WORK INSTRUCTION -
Faithfully repeat each entry below, minus the pictures.

============

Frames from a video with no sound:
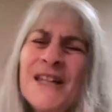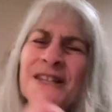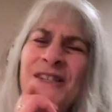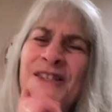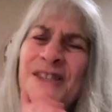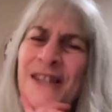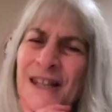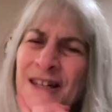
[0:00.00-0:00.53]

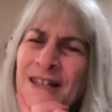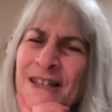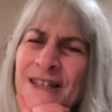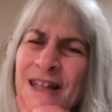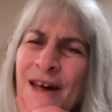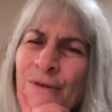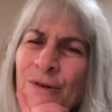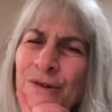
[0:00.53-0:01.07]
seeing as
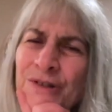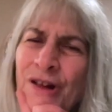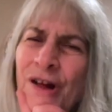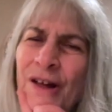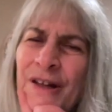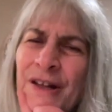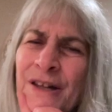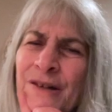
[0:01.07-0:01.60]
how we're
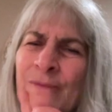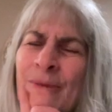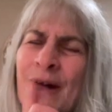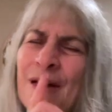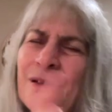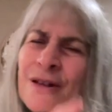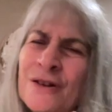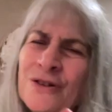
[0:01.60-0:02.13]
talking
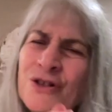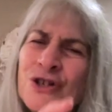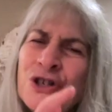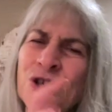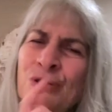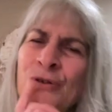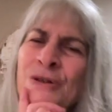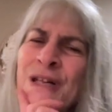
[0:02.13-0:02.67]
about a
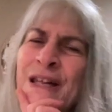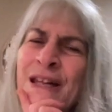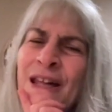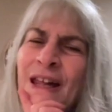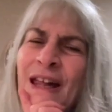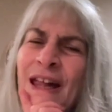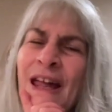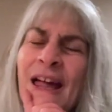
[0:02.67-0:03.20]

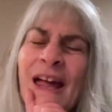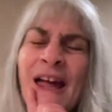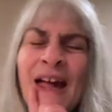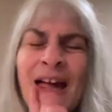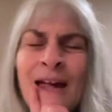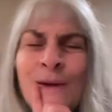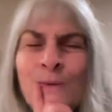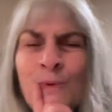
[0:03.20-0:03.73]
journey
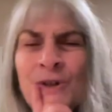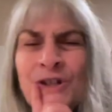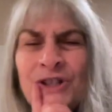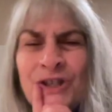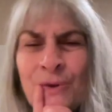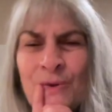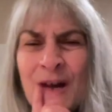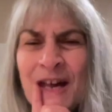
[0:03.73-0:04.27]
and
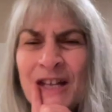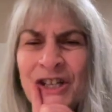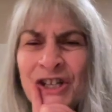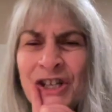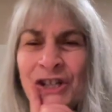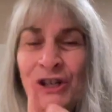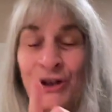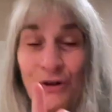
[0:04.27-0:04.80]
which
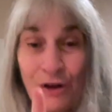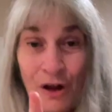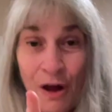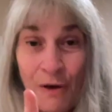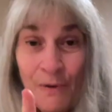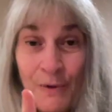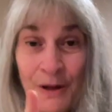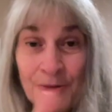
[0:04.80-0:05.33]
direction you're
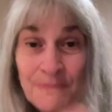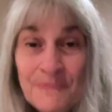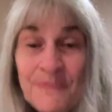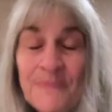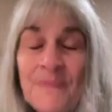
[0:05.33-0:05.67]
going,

============

SOLUTION TO THE EXERCISE -
Frames from a video with no sound:
[0:00.00-0:00.53]

[0:00.53-0:01.07]
seeing as
[0:01.07-0:01.60]
how we're
[0:01.60-0:02.13]
talking
[0:02.13-0:02.67]
about a
[0:02.67-0:03.20]

[0:03.20-0:03.73]
journey
[0:03.73-0:04.27]
and
[0:04.27-0:04.80]
which
[0:04.80-0:05.33]
direction you're
[0:05.33-0:05.67]
going,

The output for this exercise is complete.